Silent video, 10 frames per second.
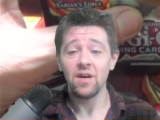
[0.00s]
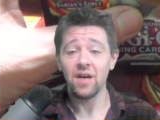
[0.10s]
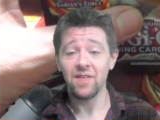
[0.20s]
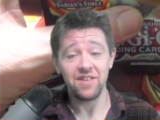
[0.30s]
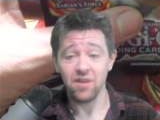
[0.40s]

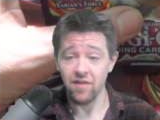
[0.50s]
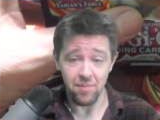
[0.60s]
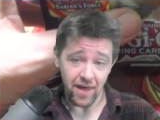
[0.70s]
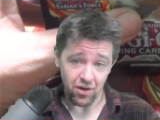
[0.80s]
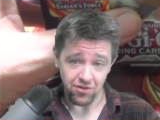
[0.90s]
And that's all that
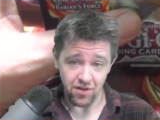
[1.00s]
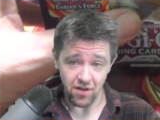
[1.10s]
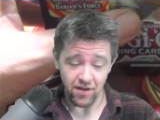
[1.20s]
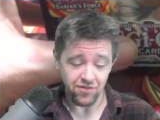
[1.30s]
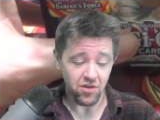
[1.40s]
matters in
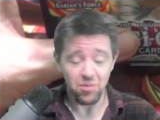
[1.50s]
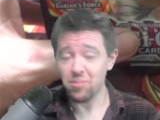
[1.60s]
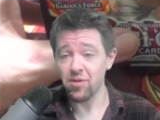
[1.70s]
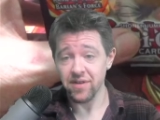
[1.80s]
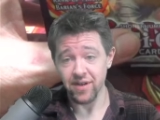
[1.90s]
life. So we're
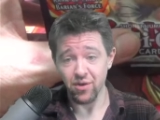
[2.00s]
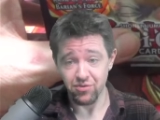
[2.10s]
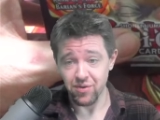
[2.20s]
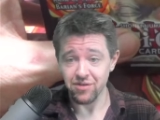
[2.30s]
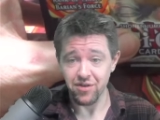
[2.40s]
pulling a Ghost
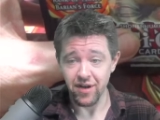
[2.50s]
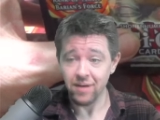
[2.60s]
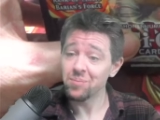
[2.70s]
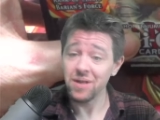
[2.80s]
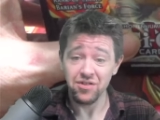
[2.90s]
Rare today.
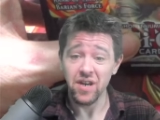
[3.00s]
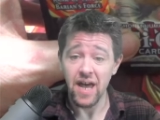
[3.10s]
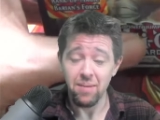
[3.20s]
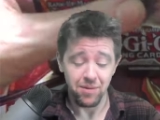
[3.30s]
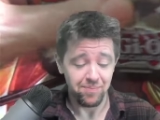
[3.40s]
It's gonna
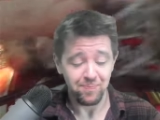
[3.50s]
happen.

» **What needs to be done**
Please write out every record above exactly, but leave the pictures out.

» **Result of the exercise**
Silent video, 10 frames per second.
[0.00s]
[0.10s]
[0.20s]
[0.30s]
[0.40s]

[0.50s]
[0.60s]
[0.70s]
[0.80s]
[0.90s]
And that's all that
[1.00s]
[1.10s]
[1.20s]
[1.30s]
[1.40s]
matters in
[1.50s]
[1.60s]
[1.70s]
[1.80s]
[1.90s]
life. So we're
[2.00s]
[2.10s]
[2.20s]
[2.30s]
[2.40s]
pulling a Ghost
[2.50s]
[2.60s]
[2.70s]
[2.80s]
[2.90s]
Rare today.
[3.00s]
[3.10s]
[3.20s]
[3.30s]
[3.40s]
It's gonna
[3.50s]
happen.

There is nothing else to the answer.